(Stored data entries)

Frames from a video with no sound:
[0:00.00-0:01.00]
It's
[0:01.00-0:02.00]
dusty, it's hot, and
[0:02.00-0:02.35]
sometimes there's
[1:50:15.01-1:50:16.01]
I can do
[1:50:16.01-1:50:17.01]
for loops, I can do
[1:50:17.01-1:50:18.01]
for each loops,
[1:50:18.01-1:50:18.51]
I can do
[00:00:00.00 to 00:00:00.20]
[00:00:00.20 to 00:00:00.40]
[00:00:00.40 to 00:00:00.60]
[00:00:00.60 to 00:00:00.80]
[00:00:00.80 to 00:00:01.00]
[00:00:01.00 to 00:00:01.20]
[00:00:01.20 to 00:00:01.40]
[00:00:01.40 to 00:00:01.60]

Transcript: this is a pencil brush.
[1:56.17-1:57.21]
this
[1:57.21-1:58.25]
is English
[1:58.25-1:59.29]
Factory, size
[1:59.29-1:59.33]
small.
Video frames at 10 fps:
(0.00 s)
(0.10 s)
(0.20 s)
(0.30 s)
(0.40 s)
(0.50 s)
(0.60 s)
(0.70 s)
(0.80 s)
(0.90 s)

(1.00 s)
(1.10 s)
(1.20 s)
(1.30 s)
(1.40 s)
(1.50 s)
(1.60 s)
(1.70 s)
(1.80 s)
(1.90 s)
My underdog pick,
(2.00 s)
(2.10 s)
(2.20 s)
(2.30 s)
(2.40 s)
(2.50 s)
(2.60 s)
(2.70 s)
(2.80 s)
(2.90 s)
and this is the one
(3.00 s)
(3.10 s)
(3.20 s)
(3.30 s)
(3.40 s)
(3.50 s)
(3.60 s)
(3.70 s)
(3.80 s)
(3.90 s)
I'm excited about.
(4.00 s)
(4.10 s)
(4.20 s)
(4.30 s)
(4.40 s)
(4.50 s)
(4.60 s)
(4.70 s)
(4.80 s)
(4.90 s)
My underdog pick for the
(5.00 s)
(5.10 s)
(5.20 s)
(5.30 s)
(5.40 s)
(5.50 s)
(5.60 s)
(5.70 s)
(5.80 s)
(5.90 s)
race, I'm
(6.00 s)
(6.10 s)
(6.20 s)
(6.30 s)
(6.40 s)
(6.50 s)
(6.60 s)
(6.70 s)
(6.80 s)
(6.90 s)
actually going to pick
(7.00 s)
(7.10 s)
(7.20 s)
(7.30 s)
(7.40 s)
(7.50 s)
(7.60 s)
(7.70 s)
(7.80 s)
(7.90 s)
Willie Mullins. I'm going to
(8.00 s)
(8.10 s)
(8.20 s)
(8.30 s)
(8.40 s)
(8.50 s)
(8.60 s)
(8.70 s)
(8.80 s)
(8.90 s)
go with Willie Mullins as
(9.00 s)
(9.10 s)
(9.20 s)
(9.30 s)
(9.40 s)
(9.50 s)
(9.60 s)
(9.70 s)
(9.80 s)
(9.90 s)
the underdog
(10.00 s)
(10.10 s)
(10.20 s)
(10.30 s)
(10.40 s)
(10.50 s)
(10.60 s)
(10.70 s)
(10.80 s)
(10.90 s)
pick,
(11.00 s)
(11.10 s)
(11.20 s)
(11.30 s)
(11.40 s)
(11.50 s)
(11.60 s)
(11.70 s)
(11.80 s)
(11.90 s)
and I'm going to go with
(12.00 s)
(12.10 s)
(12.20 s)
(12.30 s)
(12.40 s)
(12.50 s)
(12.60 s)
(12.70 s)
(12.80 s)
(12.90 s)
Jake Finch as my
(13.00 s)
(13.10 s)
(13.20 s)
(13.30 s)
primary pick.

EXERCISE DIRECTIONS →
Only the last part of the entries above is needed: please copy the line with "[00:00:00.60 to 00:00:00.80]" and each line after it exactly.

YOUR SOLUTION →
[00:00:00.60 to 00:00:00.80]
[00:00:00.80 to 00:00:01.00]
[00:00:01.00 to 00:00:01.20]
[00:00:01.20 to 00:00:01.40]
[00:00:01.40 to 00:00:01.60]

Transcript: this is a pencil brush.
[1:56.17-1:57.21]
this
[1:57.21-1:58.25]
is English
[1:58.25-1:59.29]
Factory, size
[1:59.29-1:59.33]
small.
Video frames at 10 fps:
(0.00 s)
(0.10 s)
(0.20 s)
(0.30 s)
(0.40 s)
(0.50 s)
(0.60 s)
(0.70 s)
(0.80 s)
(0.90 s)

(1.00 s)
(1.10 s)
(1.20 s)
(1.30 s)
(1.40 s)
(1.50 s)
(1.60 s)
(1.70 s)
(1.80 s)
(1.90 s)
My underdog pick,
(2.00 s)
(2.10 s)
(2.20 s)
(2.30 s)
(2.40 s)
(2.50 s)
(2.60 s)
(2.70 s)
(2.80 s)
(2.90 s)
and this is the one
(3.00 s)
(3.10 s)
(3.20 s)
(3.30 s)
(3.40 s)
(3.50 s)
(3.60 s)
(3.70 s)
(3.80 s)
(3.90 s)
I'm excited about.
(4.00 s)
(4.10 s)
(4.20 s)
(4.30 s)
(4.40 s)
(4.50 s)
(4.60 s)
(4.70 s)
(4.80 s)
(4.90 s)
My underdog pick for the
(5.00 s)
(5.10 s)
(5.20 s)
(5.30 s)
(5.40 s)
(5.50 s)
(5.60 s)
(5.70 s)
(5.80 s)
(5.90 s)
race, I'm
(6.00 s)
(6.10 s)
(6.20 s)
(6.30 s)
(6.40 s)
(6.50 s)
(6.60 s)
(6.70 s)
(6.80 s)
(6.90 s)
actually going to pick
(7.00 s)
(7.10 s)
(7.20 s)
(7.30 s)
(7.40 s)
(7.50 s)
(7.60 s)
(7.70 s)
(7.80 s)
(7.90 s)
Willie Mullins. I'm going to
(8.00 s)
(8.10 s)
(8.20 s)
(8.30 s)
(8.40 s)
(8.50 s)
(8.60 s)
(8.70 s)
(8.80 s)
(8.90 s)
go with Willie Mullins as
(9.00 s)
(9.10 s)
(9.20 s)
(9.30 s)
(9.40 s)
(9.50 s)
(9.60 s)
(9.70 s)
(9.80 s)
(9.90 s)
the underdog
(10.00 s)
(10.10 s)
(10.20 s)
(10.30 s)
(10.40 s)
(10.50 s)
(10.60 s)
(10.70 s)
(10.80 s)
(10.90 s)
pick,
(11.00 s)
(11.10 s)
(11.20 s)
(11.30 s)
(11.40 s)
(11.50 s)
(11.60 s)
(11.70 s)
(11.80 s)
(11.90 s)
and I'm going to go with
(12.00 s)
(12.10 s)
(12.20 s)
(12.30 s)
(12.40 s)
(12.50 s)
(12.60 s)
(12.70 s)
(12.80 s)
(12.90 s)
Jake Finch as my
(13.00 s)
(13.10 s)
(13.20 s)
(13.30 s)
primary pick.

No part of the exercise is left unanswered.